Entries shown:
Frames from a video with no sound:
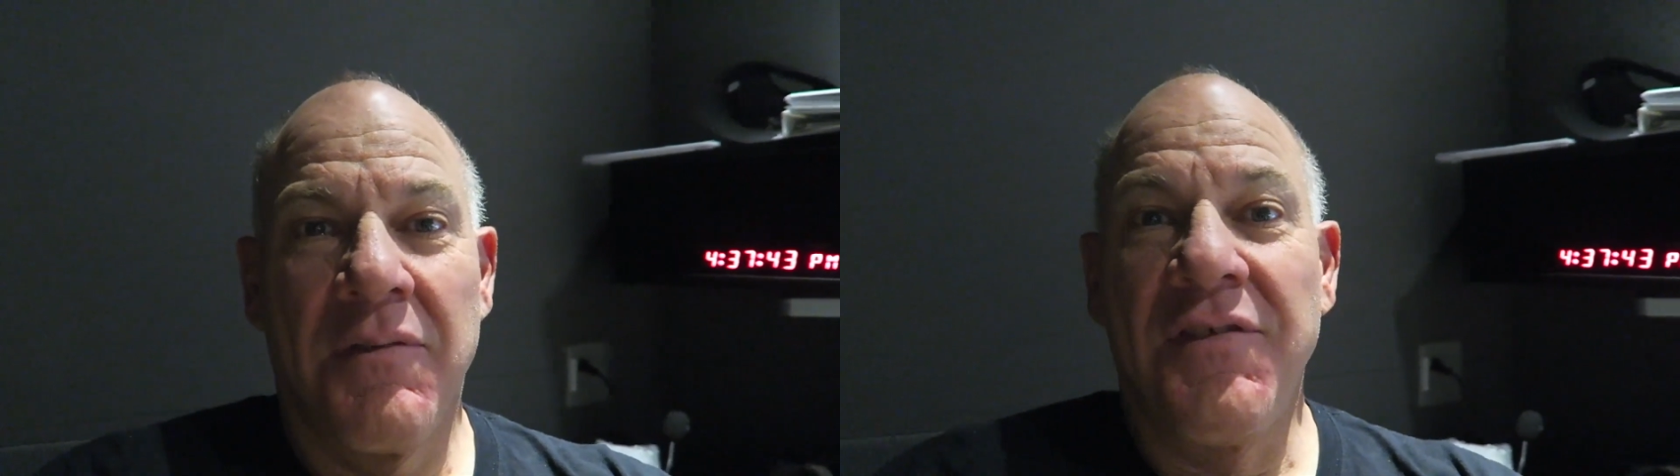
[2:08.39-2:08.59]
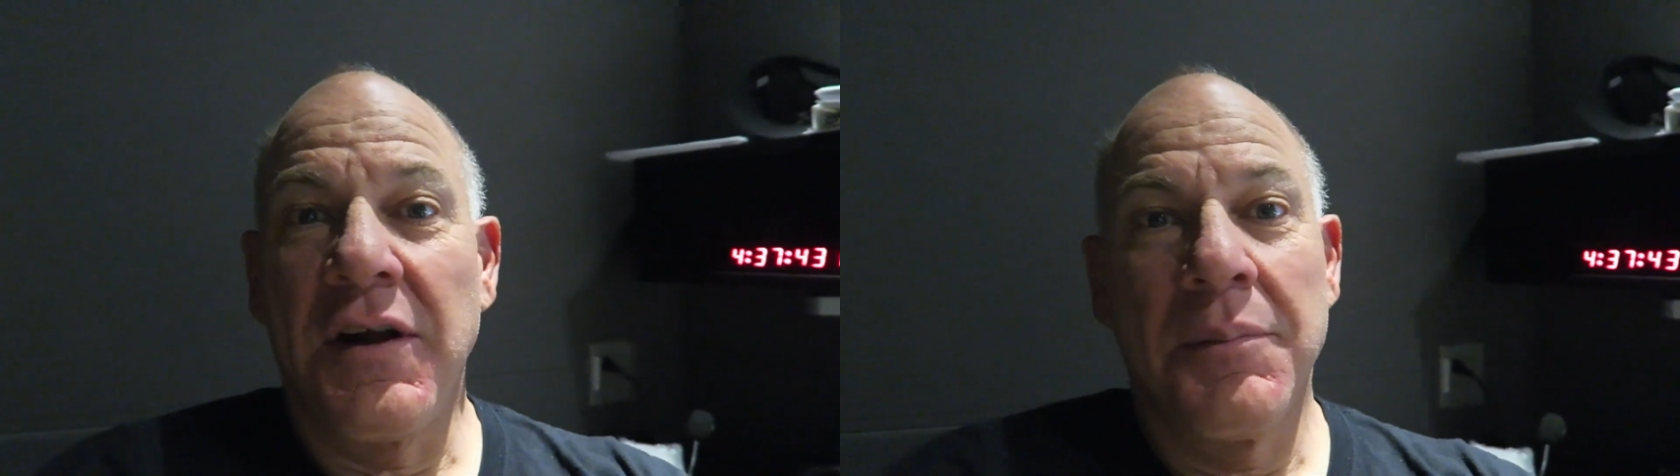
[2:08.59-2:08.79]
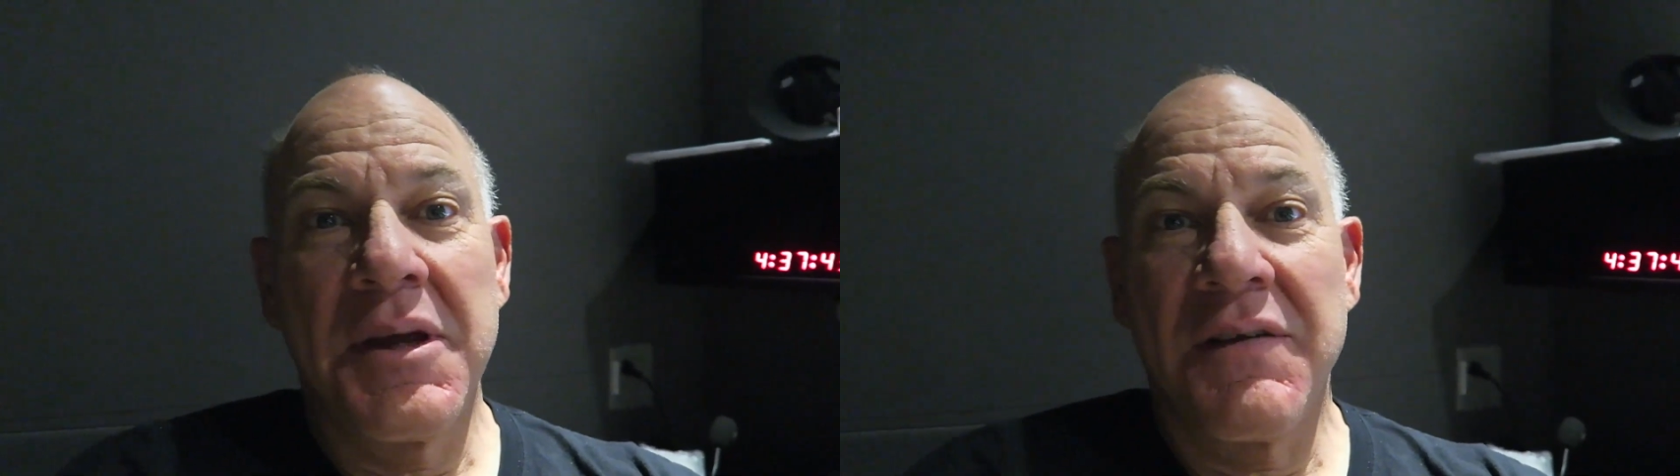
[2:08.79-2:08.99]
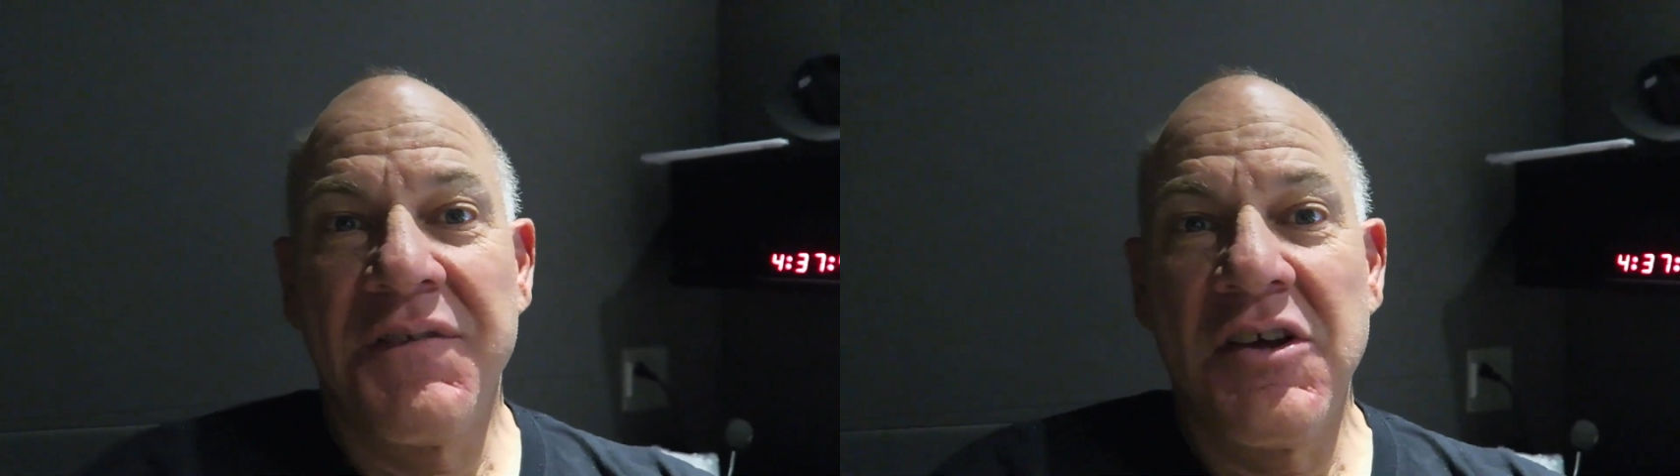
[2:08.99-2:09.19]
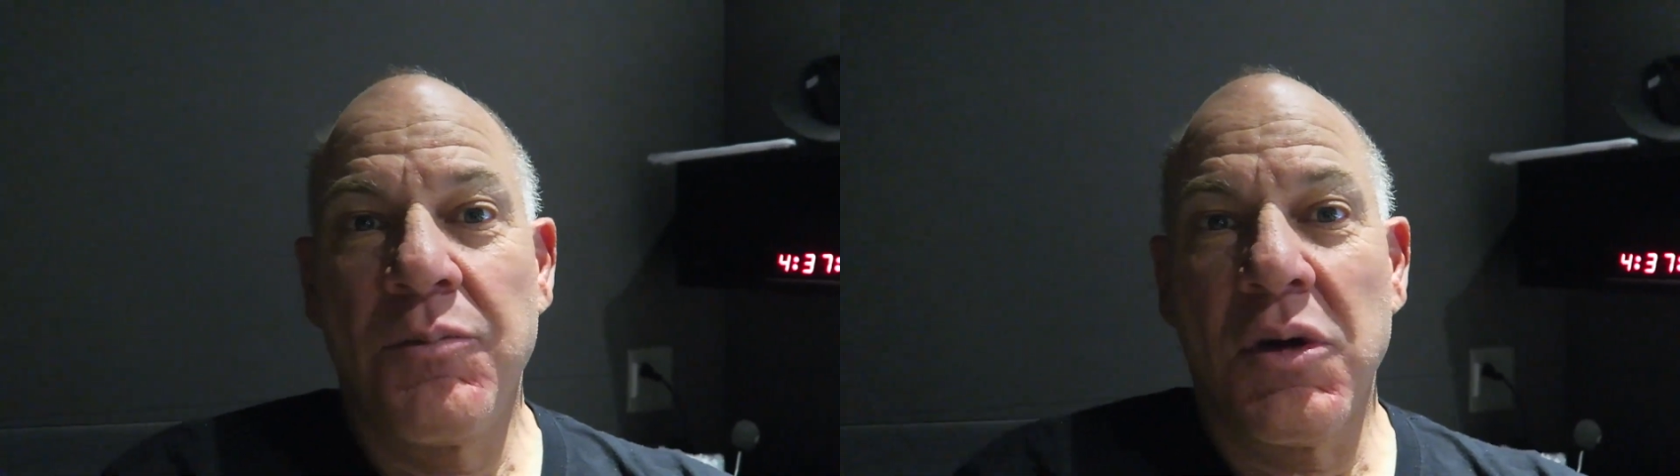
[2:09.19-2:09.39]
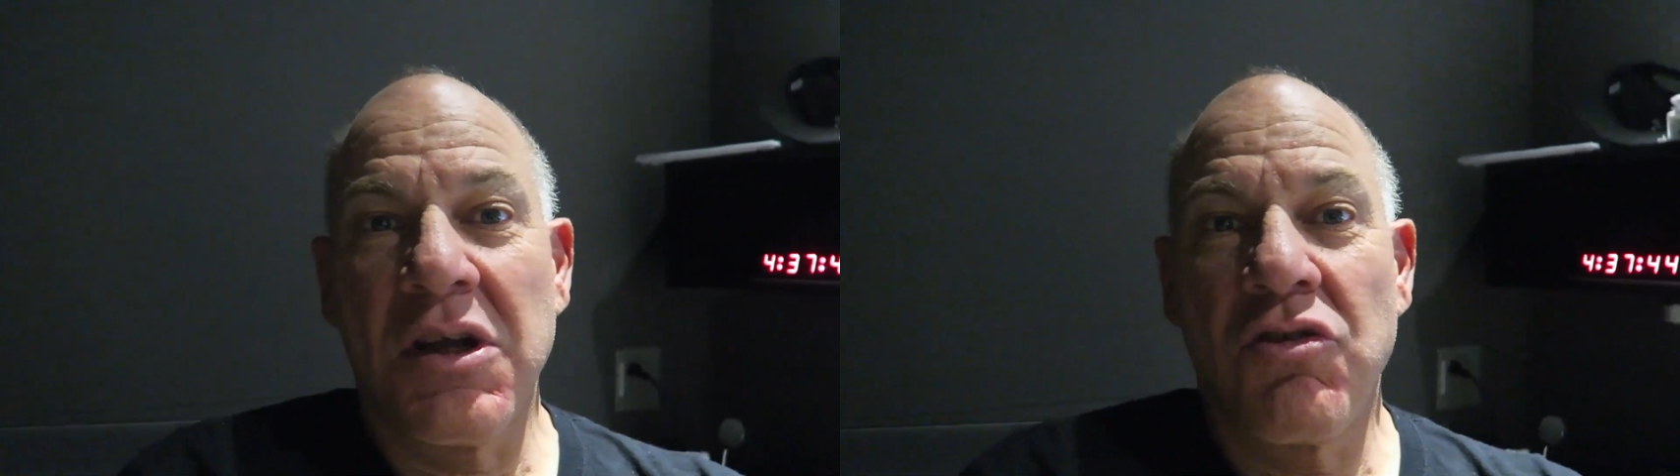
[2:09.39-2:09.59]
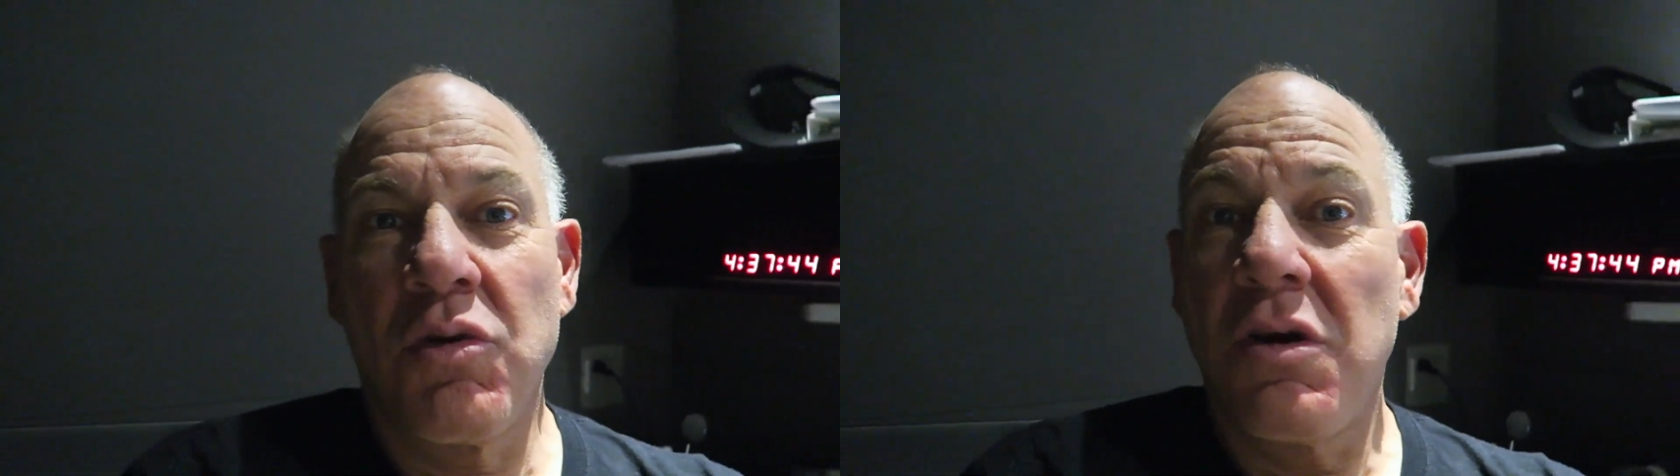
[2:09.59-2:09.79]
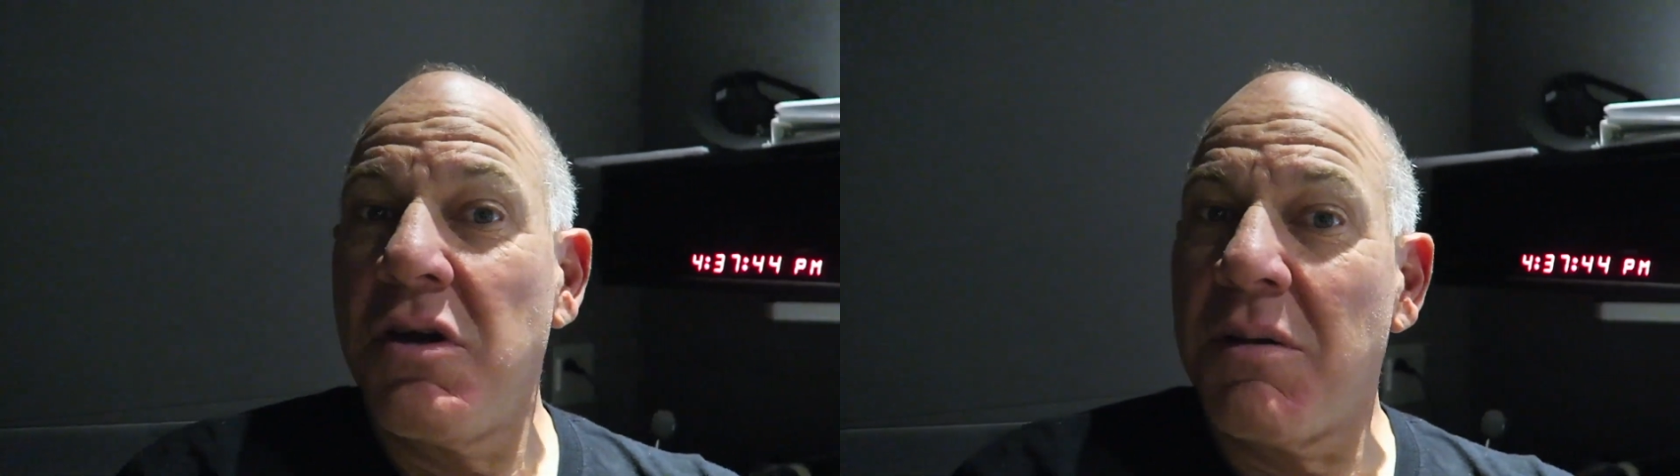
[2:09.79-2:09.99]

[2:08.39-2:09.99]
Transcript: Follow me on Facebook and Twitter.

Task statement: An answer containing only the lines from the one holding "[2:08.39-2:08.59]" through the close of the entries above, reproduced exactly and stripped of pictures, is expected.

Result of the task:
[2:08.39-2:08.59]
[2:08.59-2:08.79]
[2:08.79-2:08.99]
[2:08.99-2:09.19]
[2:09.19-2:09.39]
[2:09.39-2:09.59]
[2:09.59-2:09.79]
[2:09.79-2:09.99]

[2:08.39-2:09.99]
Transcript: Follow me on Facebook and Twitter.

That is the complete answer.